Google’s Project Aristotle research identified a critical finding: psychological safety—the belief that you can take interpersonal risks without punishment—was the single strongest predictor of team effectiveness [7]. But psychological safety cannot exist in a 100%-utilized system. When people are drowning in work, they prioritize survival over speaking up. They stop flagging concerns. They stop suggesting better approaches. They stop taking risks.

Teams with higher psychological safety (which correlates with lower utilization and more spare time) reported 43% higher performance variance, 19% higher productivity, and 31% more innovation compared to teams running hot [7].

The Green Dashboard Lie

Your utilization dashboard is green because it measures activity, not outcome.

Activity: “The team closed 200 tickets this week.” (Green!)
Reality: “Lead time for a feature is 35 days.” (Red.)
Activity: “Utilization is 97%.” (Green!)
Reality: “Flow Efficiency is 9%.” (Red. Work exists for 25 days but is actively worked on for 2–3 of them.)
Activity: “Everyone is busy.” (Green!)
Reality: “Three people have left in the last six months. Burnout is rising. Two major projects are late.” (Red.)

The dashboard tells you the inputs are being consumed. It doesn’t tell you whether the system is delivering value. In fact, in a fully-loaded system, high utilization is often inversely correlated with speed. The two highest-utilization organizations may also be the two slowest.

This is why a manufacturing company can “run lean” and still miss deadlines. Why a software team can ship “constantly” but never finish the big things. Why a marketing organization can produce more output while fewer campaigns actually move the needle.

You are measuring the wrong thing.

What Now

If you suspect your organization is caught in the Utilization Trap, the fix requires counter-intuitive leadership. You have to be willing to see “idle” capacity and not panic. You have to trust the math instead of the activity.

Cap utilization at 80% explicitly. Make it a formal policy. Plan capacity at 80%. The remaining 20% is not “time off”—it is your buffer for variance, your capacity for urgent requests, and your space for thinking, learning, and innovation. If you are consistently running above 80%, you are not lean; you are brittle. Measure it monthly by team. If a team is at 95%, do not assign new work until utilization drops.

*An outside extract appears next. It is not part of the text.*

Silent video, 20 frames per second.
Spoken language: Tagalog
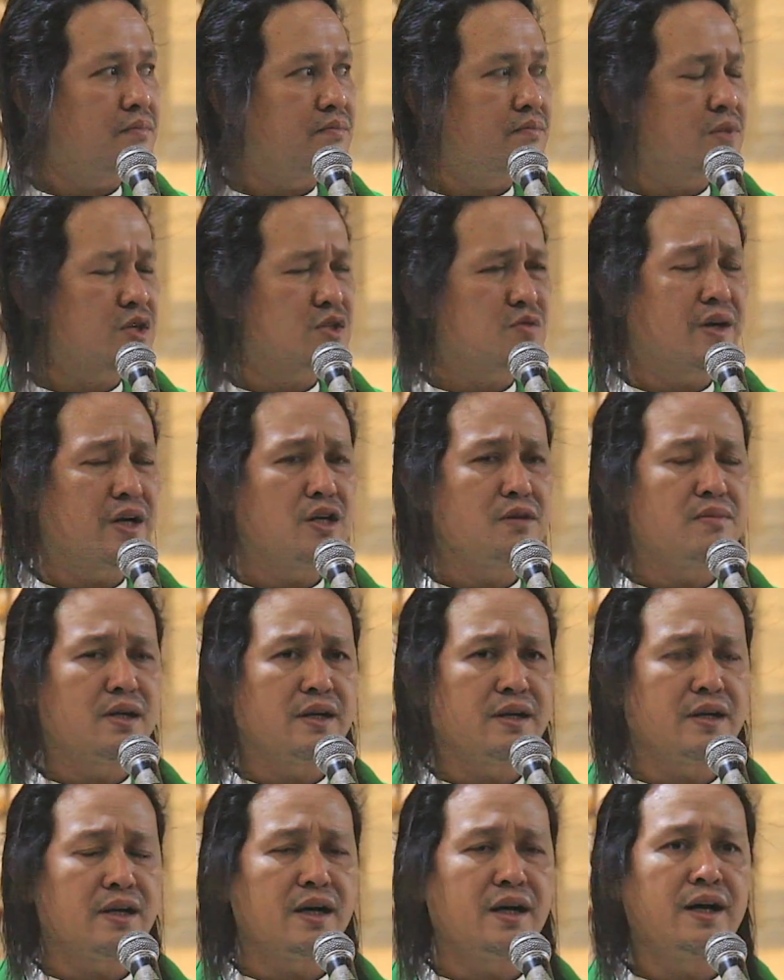Mas maayo man
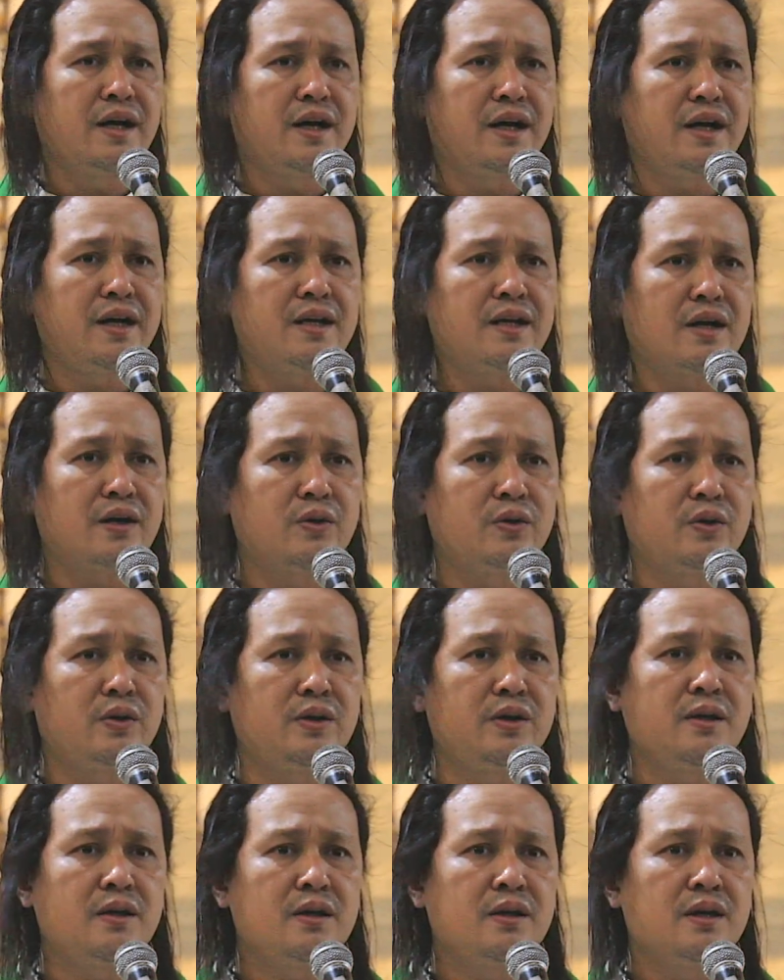ang daghan aron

Measure lead time and cycle time, not just velocity. Velocity tells you how many items closed. Lead time tells you how long it took from start to finish. If velocity is rising but lead time is lengthening, you are churning—completing small work while large value stalls in queues. Make lead time the primary metric for health. When a feature request sits in a queue for two weeks, that is a signal that something in the system is broken.

Limit work in progress ruthlessly. Stop starting new things. The fastest way to increase speed is to reduce the number of active projects. When an organization is working on seven concurrent strategic initiatives, each one is competing with six others for attention and mental space. Limit WIP to a hard number—perhaps 3 concurrent initiatives per function. Force the organization to finish work before starting new work. DORA research shows this single change can reduce lead time by 50% or more [2].

Shift the diagnostic questions in your business reviews. Instead of “Are we at capacity?”, ask “What is waiting? Where is the work stuck? Who is it blocked on? What is the longest queue?” The bottleneck is almost never a lack of effort. It is almost always a queue created by a system running too hot.

Measure and protect psychological safety. Ask your teams: “Do you feel safe to speak up about problems? To suggest a different approach? To say no?” Teams with higher psychological safety recover faster from failure, innovate more, and actually move faster [7]. You cannot buy this. You can only build it by creating conditions where people have space to think, time to speak, and safety to be wrong.

The job of a leader is not to keep people busy. It is to move value. Sometimes, the fastest way to get there is to slow down, clear the highway, and let the traffic actually move.